The Ideal Life is a posthumous collection of addresses by Henry Drummond, published in 1897 shortly after his death from cancer at the age of forty five. The collection was assembled by his friends and editors from addresses he had delivered during his years of active lecturing and from manuscript material he left behind. It is one of the larger Drummond collections and is the book most often recommended to readers who already love The Greatest Thing in the World and Pax Vobiscum and want more in the same vein.
The addresses gathered in the book cover the wide range of Drummond’s lecturing subjects. There are pieces on the spiritual life in general, on temptation and how to resist it, on the relations between religion and modern science, on the responsibilities of educated people in a society that was changing rapidly, and on the various practical questions that came up in his addresses to university audiences and to gatherings of young men in Britain and America. The longest and most central piece in the collection is the title address, which gives a more systematic account of Drummond’s vision of what a fully realised religious life looks like than any of the shorter addresses had attempted on their own.

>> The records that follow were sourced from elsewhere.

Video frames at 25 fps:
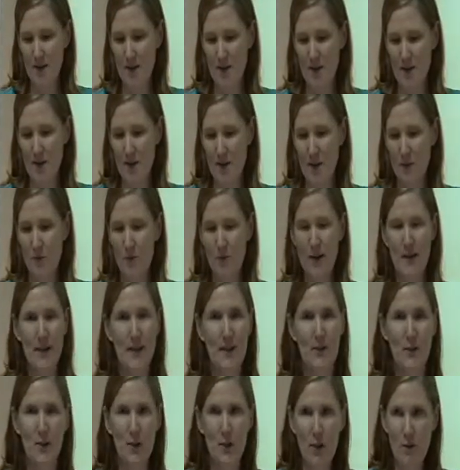So when
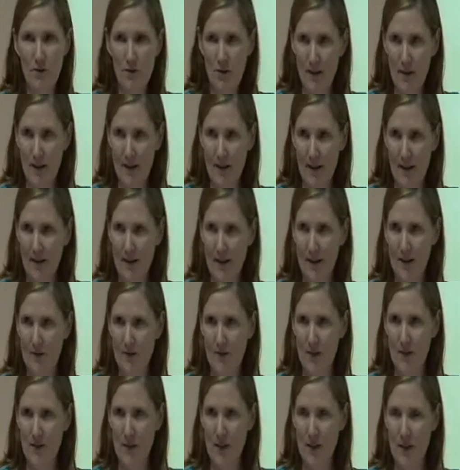he took over in
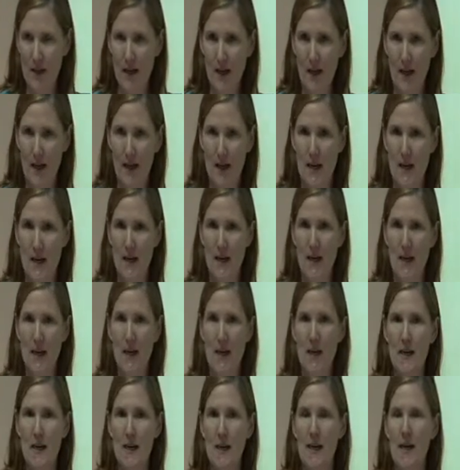1959,
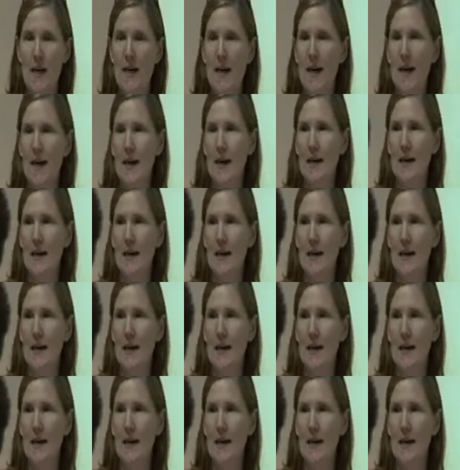he hadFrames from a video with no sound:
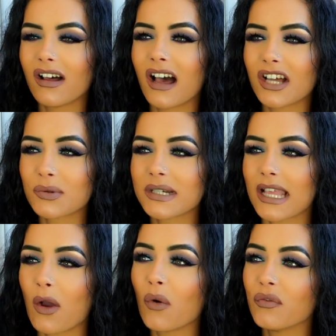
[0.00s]
I don't want to
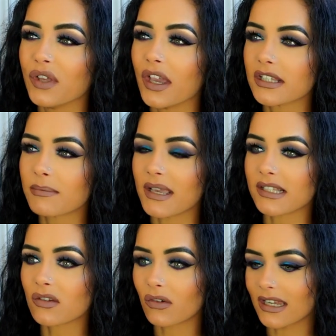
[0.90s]
say obvious, but
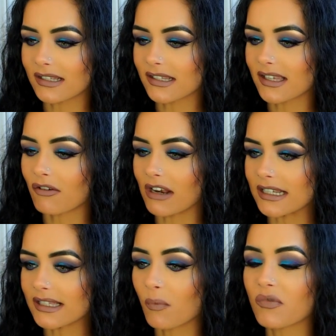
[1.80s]
it's not necessarily
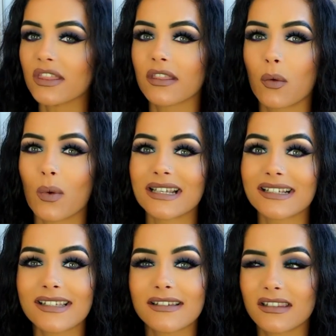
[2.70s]
something that we're,
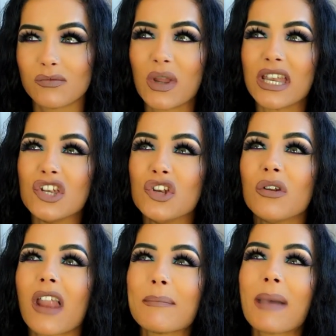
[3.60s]
we're
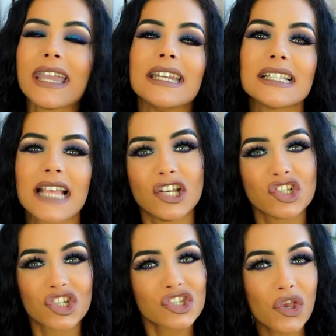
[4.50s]
like paying
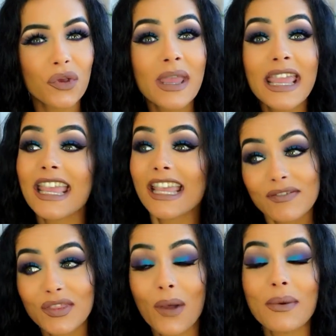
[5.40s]
attention to,
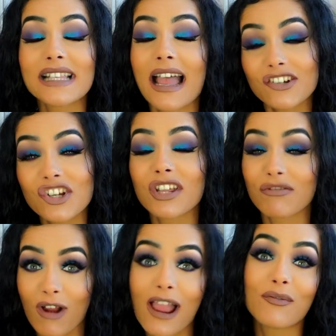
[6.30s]
even though it's actually
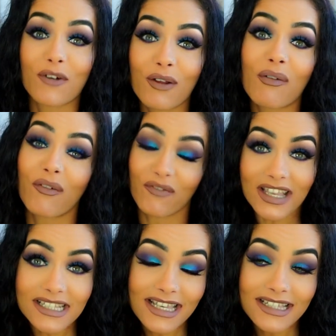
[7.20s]
right in front of our
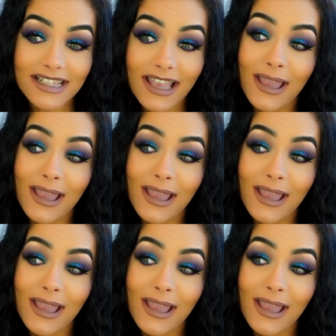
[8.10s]
facesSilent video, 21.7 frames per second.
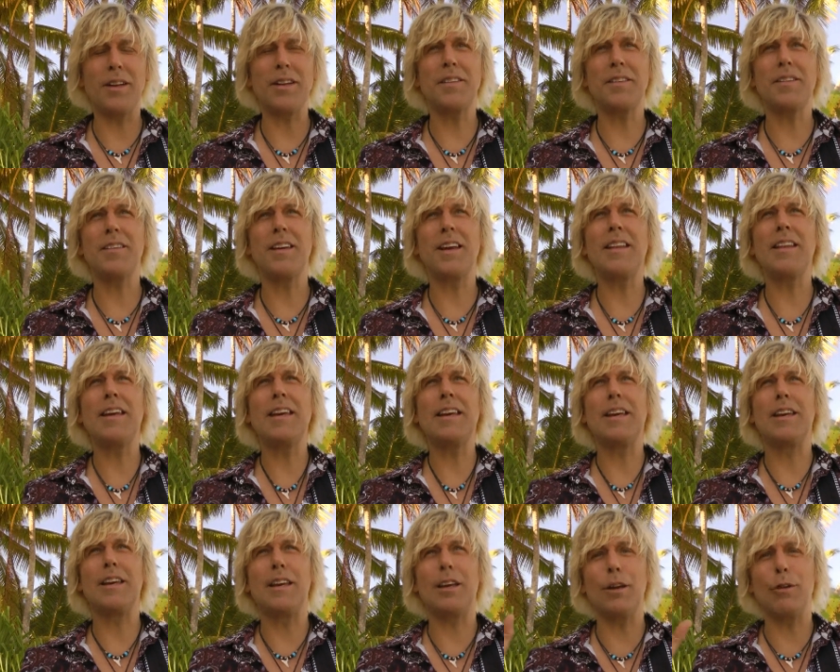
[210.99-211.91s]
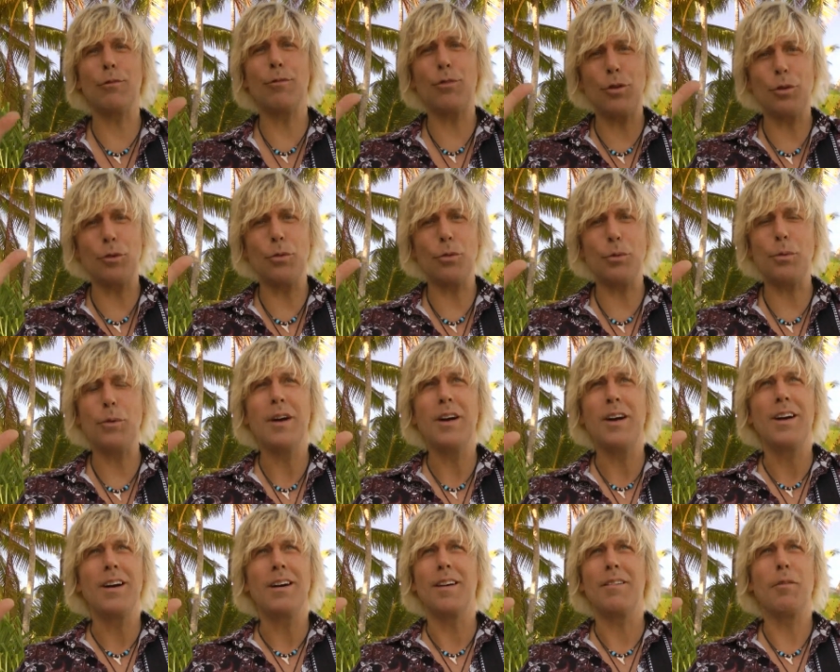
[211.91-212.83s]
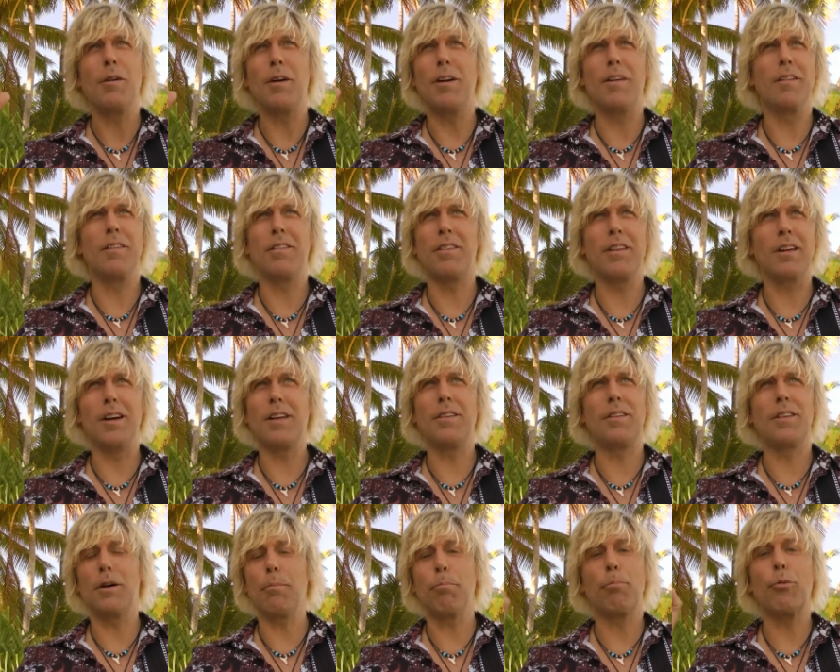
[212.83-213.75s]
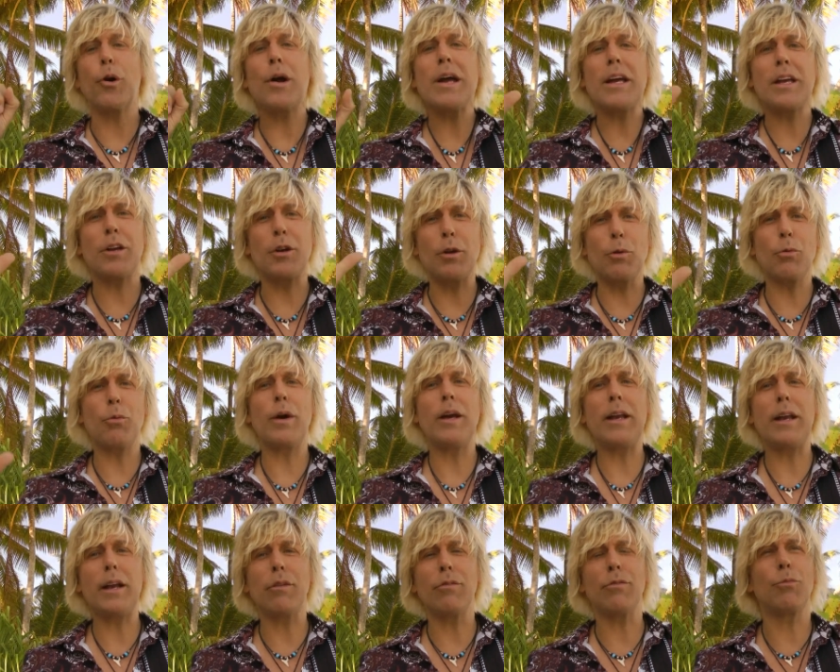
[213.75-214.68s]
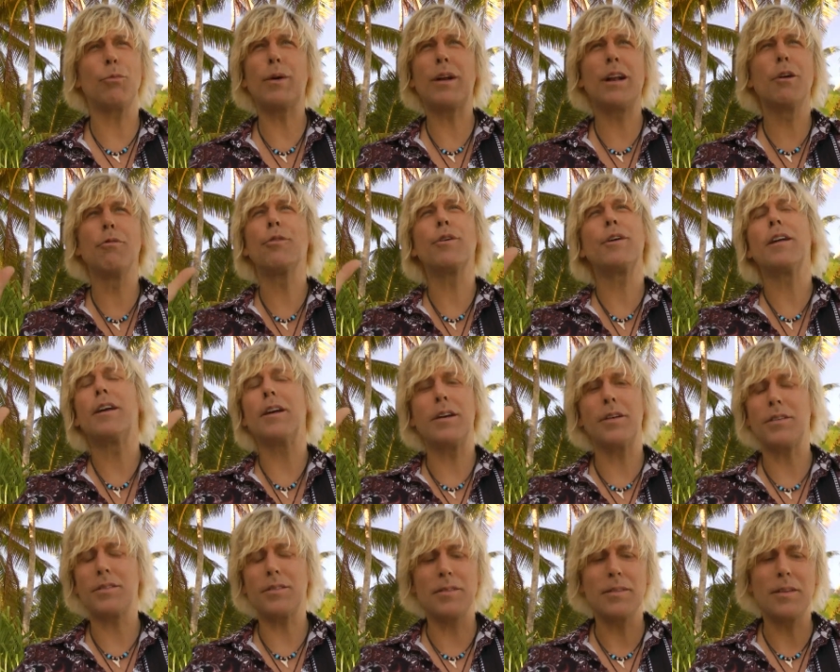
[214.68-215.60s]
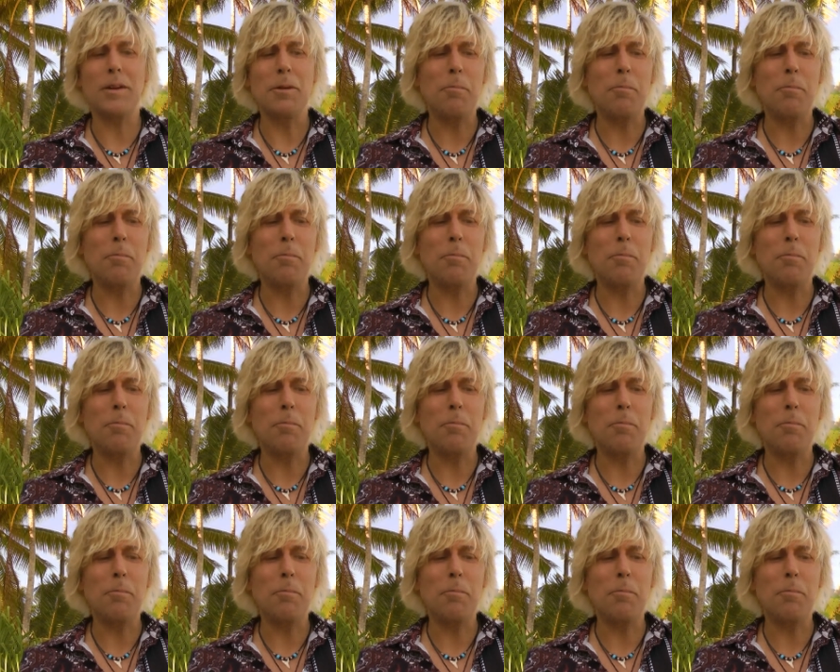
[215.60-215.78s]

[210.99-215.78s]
Let's say they give you uh, the, the break you're waiting for, whatever it is.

Drummond’s method by this stage of his career was fully formed. He took a biblical or moral question, presented it in plain modern language, and worked through it with examples from natural science, ordinary daily experience, and his wide reading. He avoided the formal theological vocabulary that the older sermons of his period still used, and the result was a series of addresses that could be read by people far outside the conventional churchgoing audience. The Ideal Life shows him at his most ambitious in this method, with longer arguments and more sustained development than the shorter addresses had allowed.
The book runs about three hundred and fifty pages. It is best read in chapter sized pieces rather than straight through, since each address was originally meant to stand on its own. For readers who want to see Drummond at his fullest, this is the essential book. It pairs naturally with Natural Law in the Spiritual World, his longer scientific theological argument, and with The Greatest Thing in the World, his most famous short address.